# Confused, please help



## Patriotic (May 28, 2011)

What are the exact rules concerning the ESTA visa? i.e. Rhetorical Question - If I visit the USA from UK on 20th October for 50 straight days then fly back to UK, do i only have 40 days left to visit until 20th October the following year or does it reset after a specific time out of the country or is it 90 days per visit whatever.

So,

1. Is the esta valid for 90 days per calendar year?

2. Is it valid from specific months i.e. Jan to Jan - April to April

3. If you use 90 days straight, can you visit again within a year?

I know some of the questions repeat themselves but i just wanted to be clear. I have tried to find the answer to this but to no avail, please somebody help

Cheers,

Stu


----------



## twostep (Apr 3, 2008)

Slow down:>)

If you qualify for ESTA you are eligible for a consecutive stay in the US for up to 90 days. The final decision lays with the immigration officer at point of entry.

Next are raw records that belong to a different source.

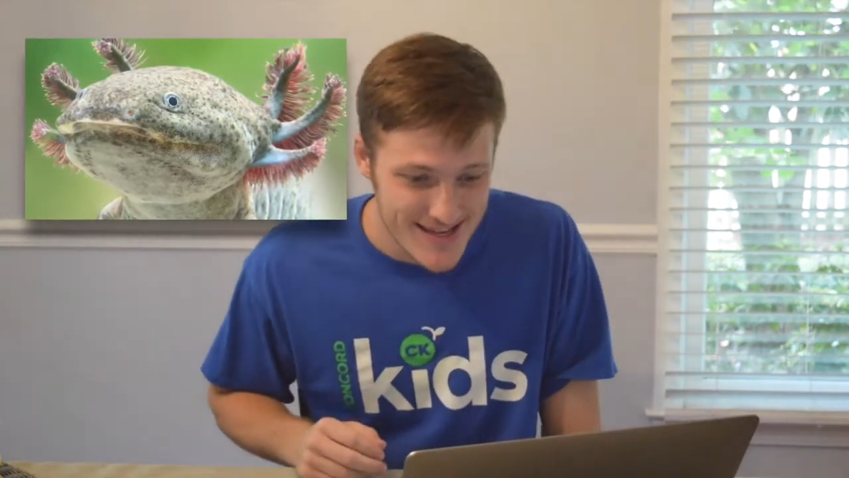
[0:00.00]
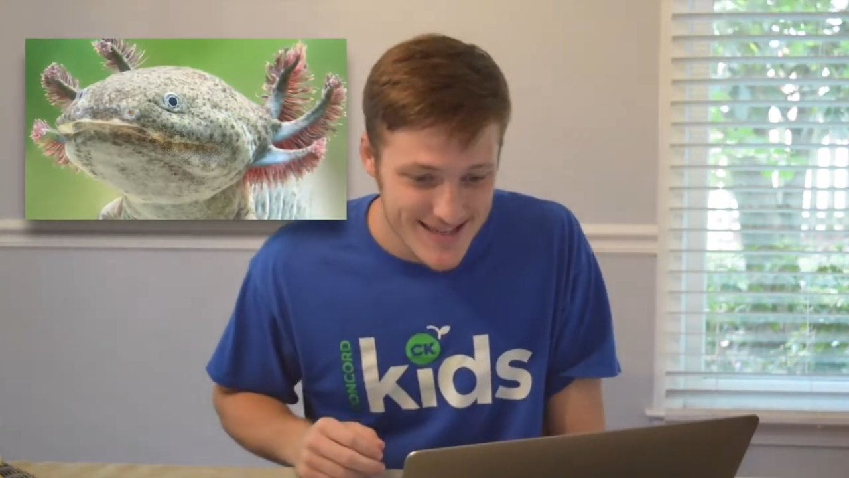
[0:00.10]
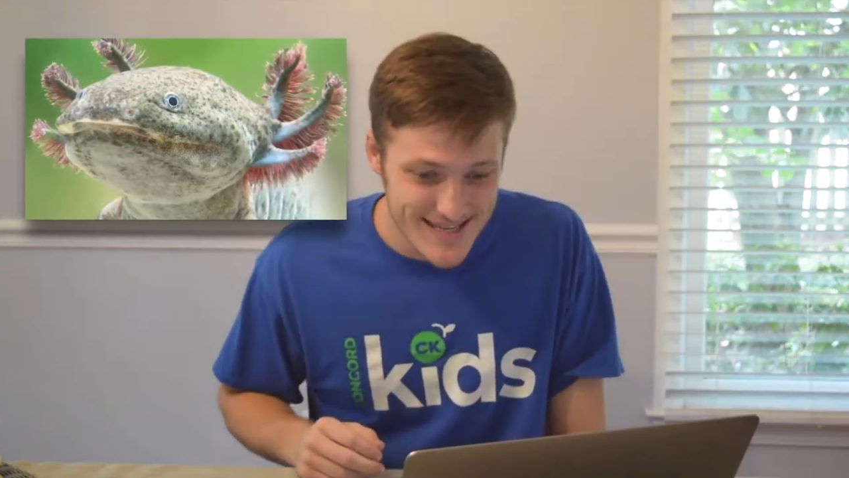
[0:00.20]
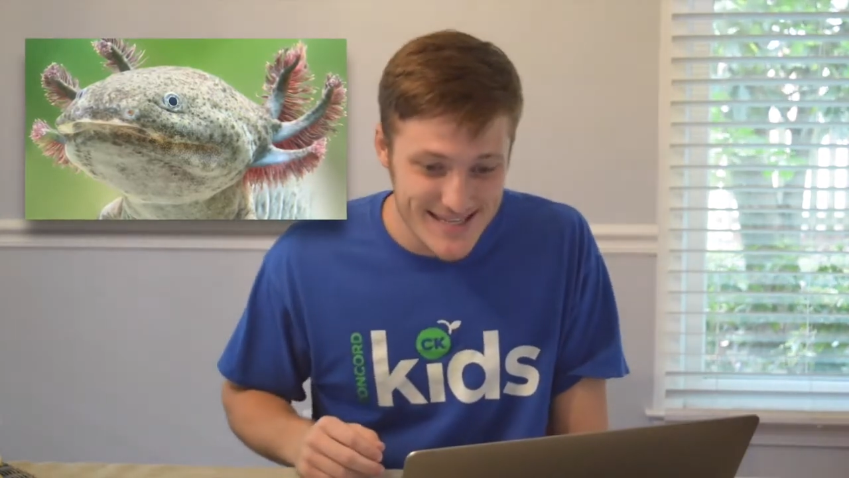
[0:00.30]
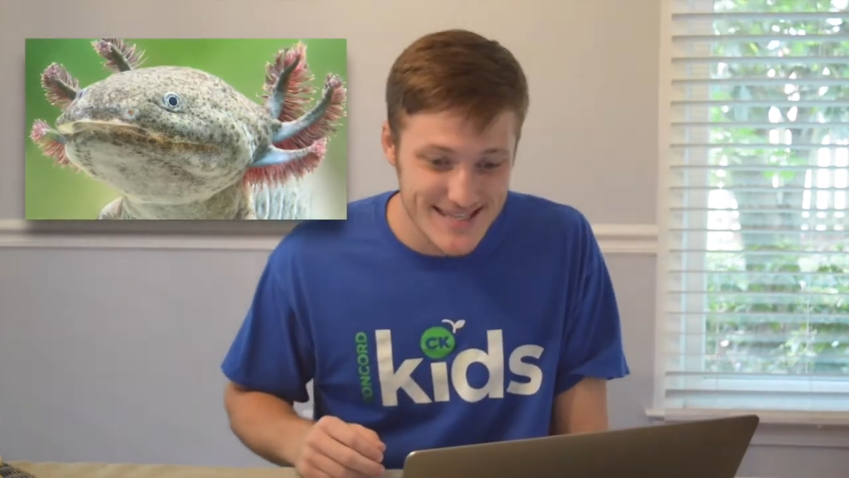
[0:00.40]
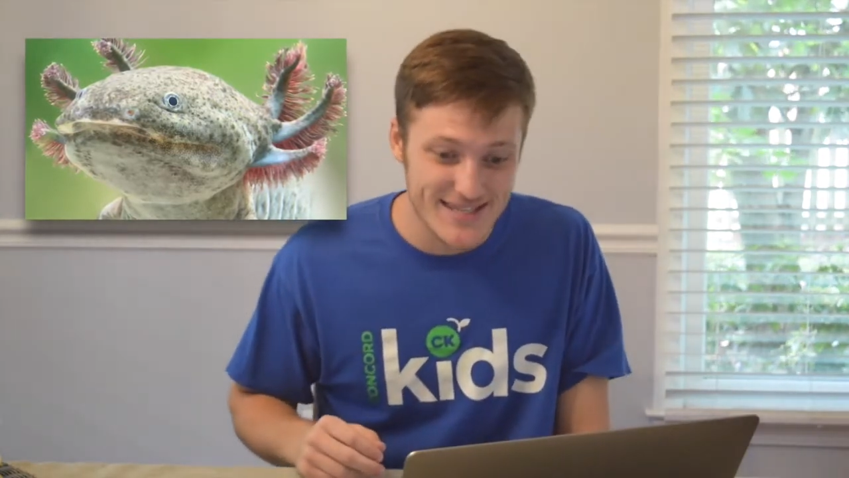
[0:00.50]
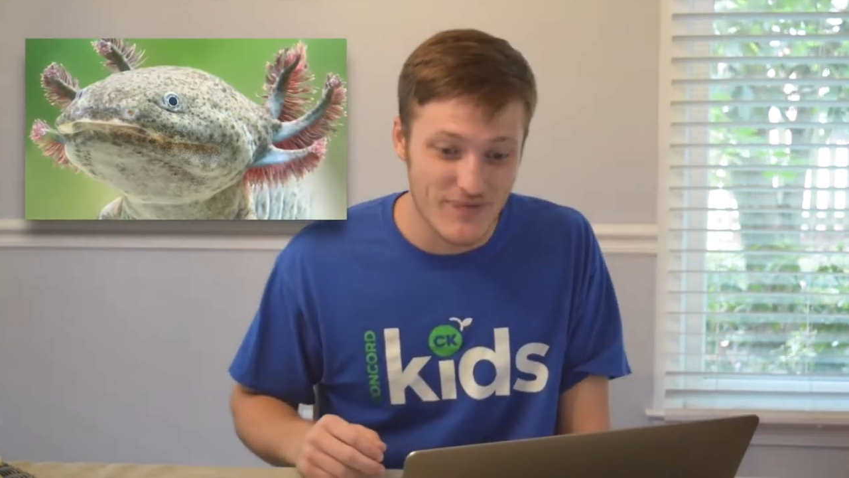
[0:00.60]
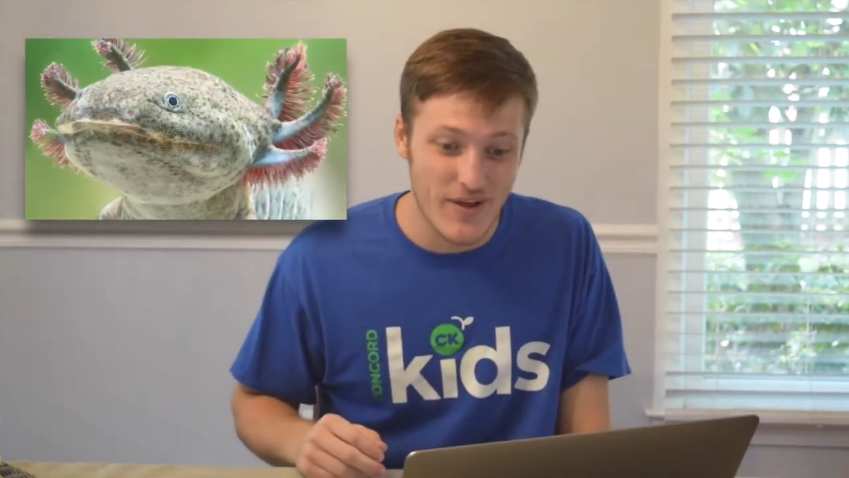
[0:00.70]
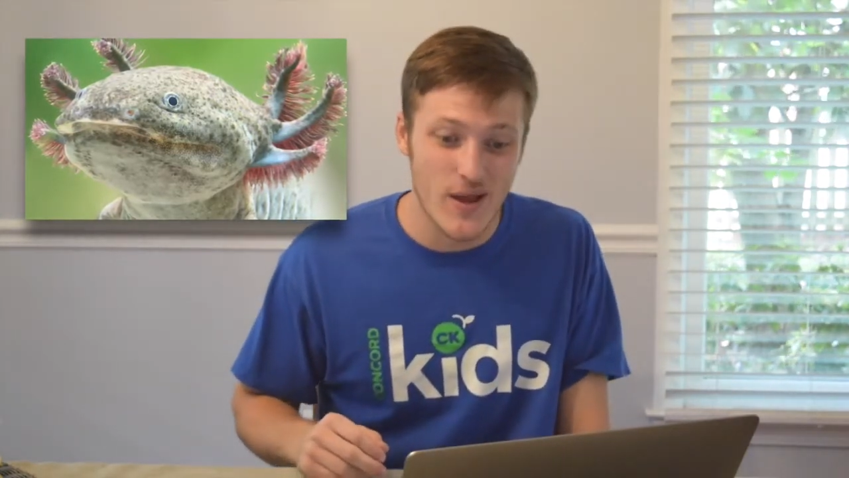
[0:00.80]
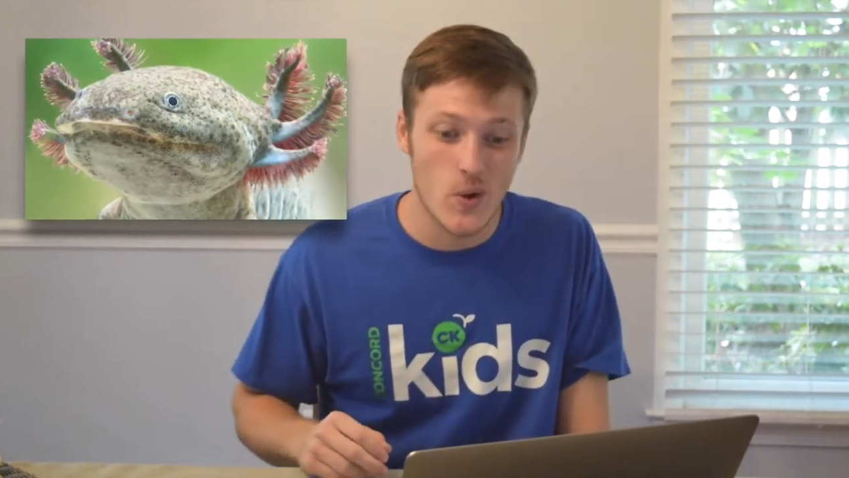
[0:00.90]
This is
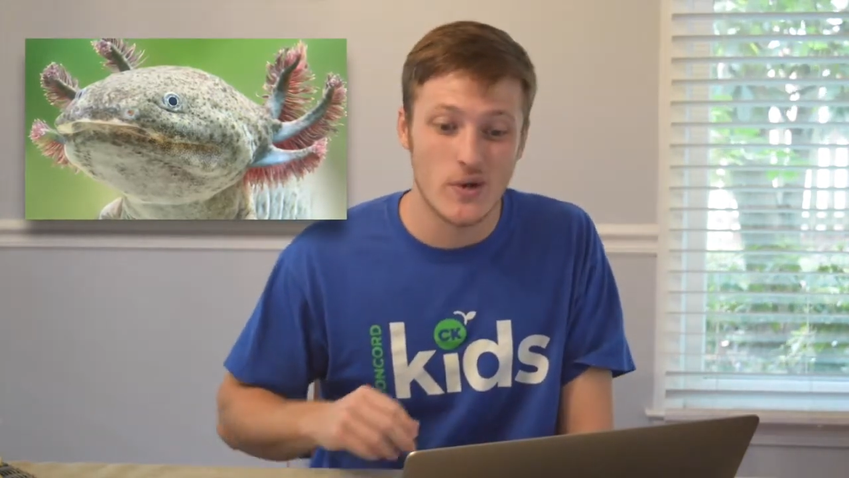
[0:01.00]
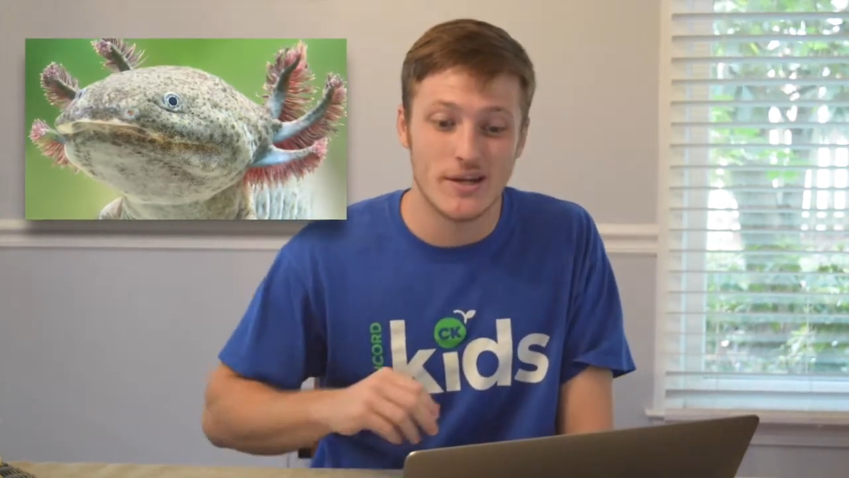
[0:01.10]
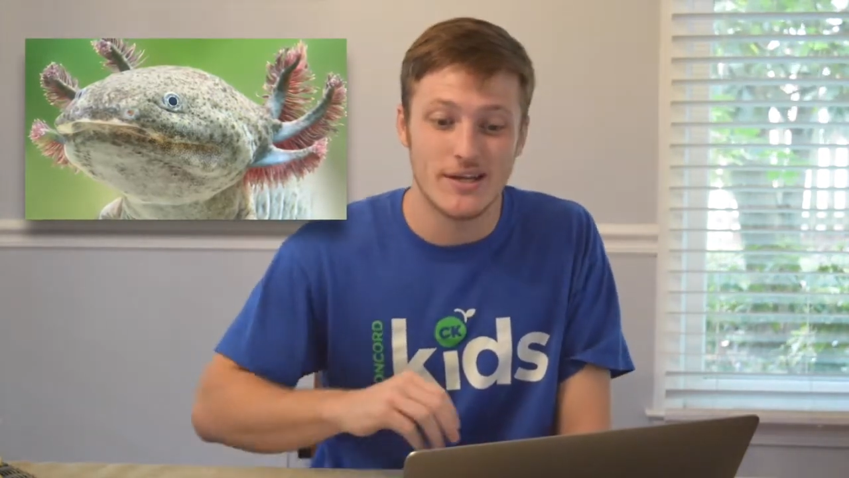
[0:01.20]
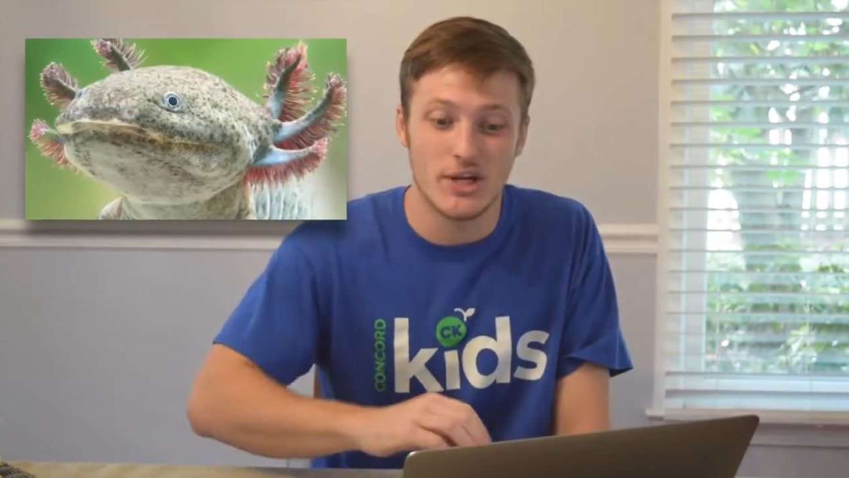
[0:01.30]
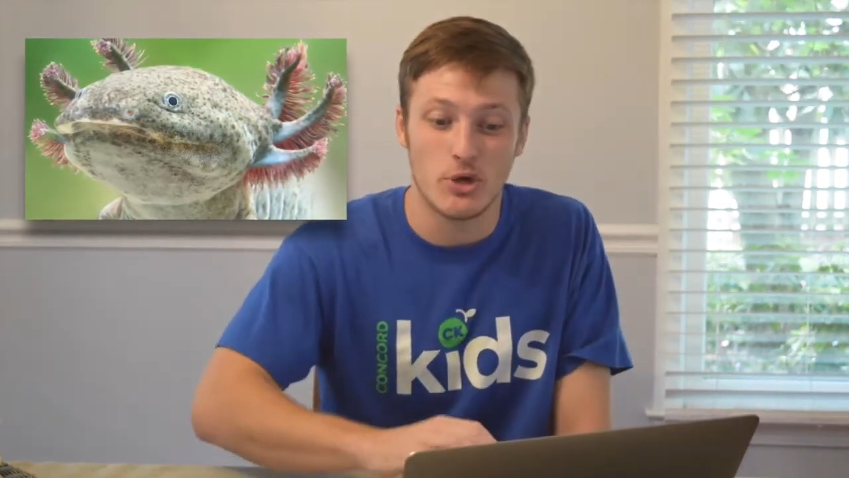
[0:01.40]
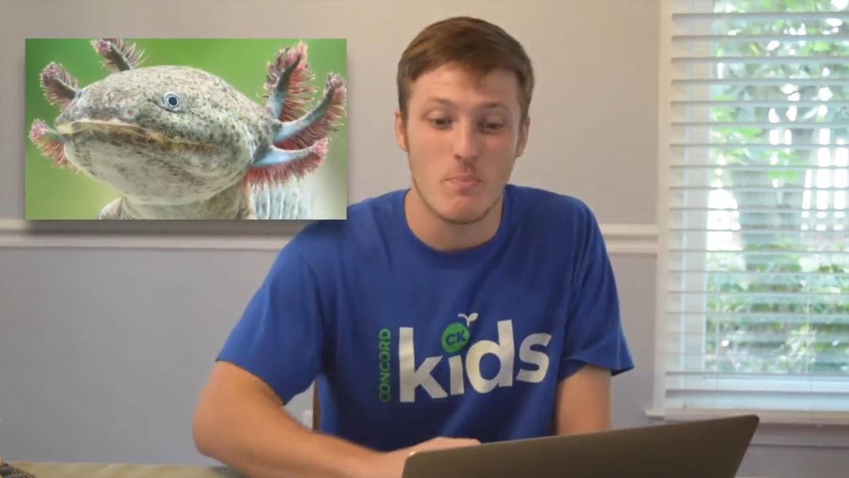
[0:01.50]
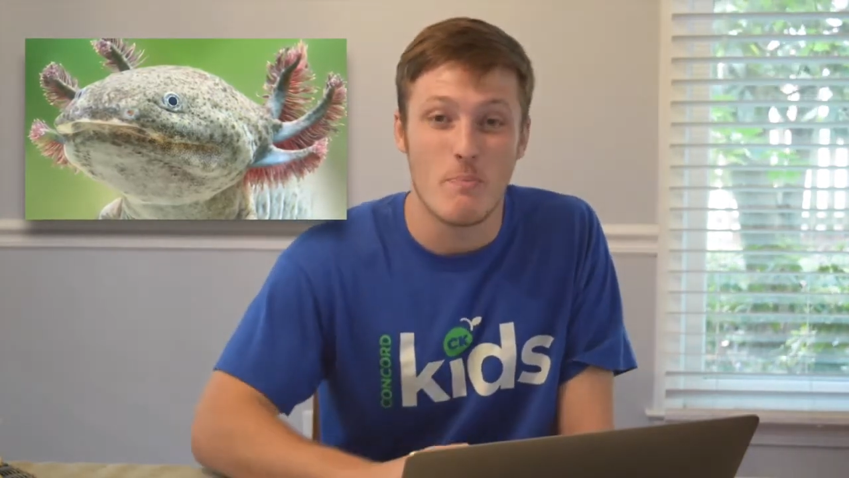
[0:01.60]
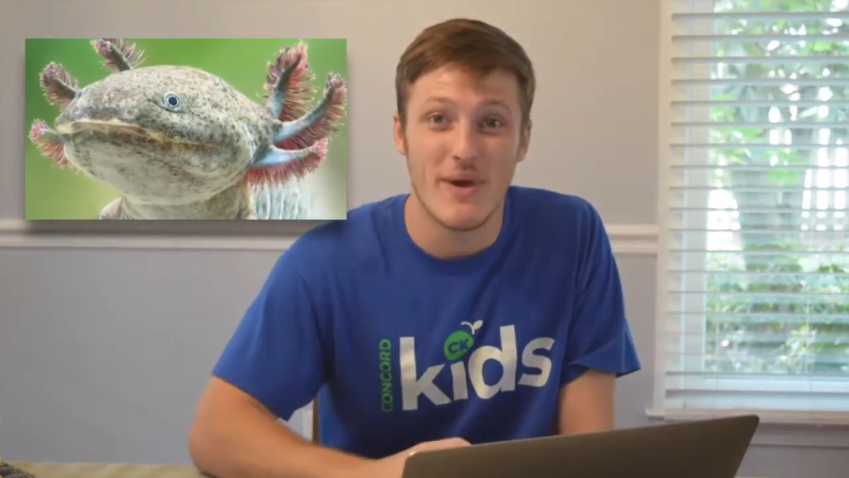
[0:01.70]
found near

Repeat visits are ok as long as you have a valid reason. "Visiting my girl" is not necessarily one of them:>) 

How about giving us some detail about the repeat trips?


----------



## Davis1 (Feb 20, 2009)

Patriotic said:


> What are the exact rules concerning the ESTA visa? i.e. Rhetorical Question - If I visit the USA from UK on 20th October for 50 straight days then fly back to UK, do i only have 40 days left to visit until 20th October the following year or does it reset after a specific time out of the country or is it 90 days per visit whatever.
> 
> So,
> 
> ...


90 day in then 90 days out ..never exceed 180 days in a year 
you can do that for a year then no visits for 180 days ..is usually enough to placate the POE


----------



## Patriotic (May 28, 2011)

I visited the USA for 57 days from Oct 17th last year and returned to the UK on 9th December. I would like to visit again in mid march this year for approx six weeks and then also return to the UK. The reason for my visit is completely pleasure, seeing my wife. We got married in the states in late october and am at present waiting for the interviews, visas etc so I can go out there for good hopefully next year.


----------



## twostep (Apr 3, 2008)

Patriotic said:


> I visited the USA for 57 days from Oct 17th last year and returned to the UK on 9th December. I would like to visit again in mid march this year for approx six weeks and then also return to the UK. The reason for my visit is completely pleasure, seeing my wife. We got married in the states in late october and am at present waiting for the interviews, visas etc so I can go out there for good hopefully next year.


Congratulations!!!
Which visa route are you going?


----------



## Patriotic (May 28, 2011)

TwoStep,

Sorry for taking so long to reply, work has been busy.

At present, the wife is filing the I-130 with the USCIS. I think this means that we are going down the K-1 or CR1 visa process, I can't remember lol you'll probably put me right on that one.

Our situation is this, I am currently in the British Armed Forces but will be leaving at the end of this year. We are hoping to get the visa process completed so that when I leave the navy I will be able to go over and get a job in the US. Our house is in Virginia Beach.

Until this happens, I have quite a lot of leave owing to me and would like to visit her on the ESTA for about six weeks around March/April time. However, I last visited her for 57 days commencing on 17th October last year, flew back on 8th December and then she came to England on 22nd December for a couple of weeks over xmas.

I was just wondering what the exact rules were concerning the ESTA and the 90 day rule

Cheers,

Stu


----------



## twostep (Apr 3, 2008)

Patriotic said:


> TwoStep,
> 
> Sorry for taking so long to reply, work has been busy.
> 
> ...


The rules for VWP are not set in stone. Unfortunately! It may be a gamble but personally I have never had any issues with an immigration officer at point of entry. Arm yourself with information - leave statement, bank statement, info on the status of your immigration visa ... Everything you can think of that shows why you are pond hoopping.


----------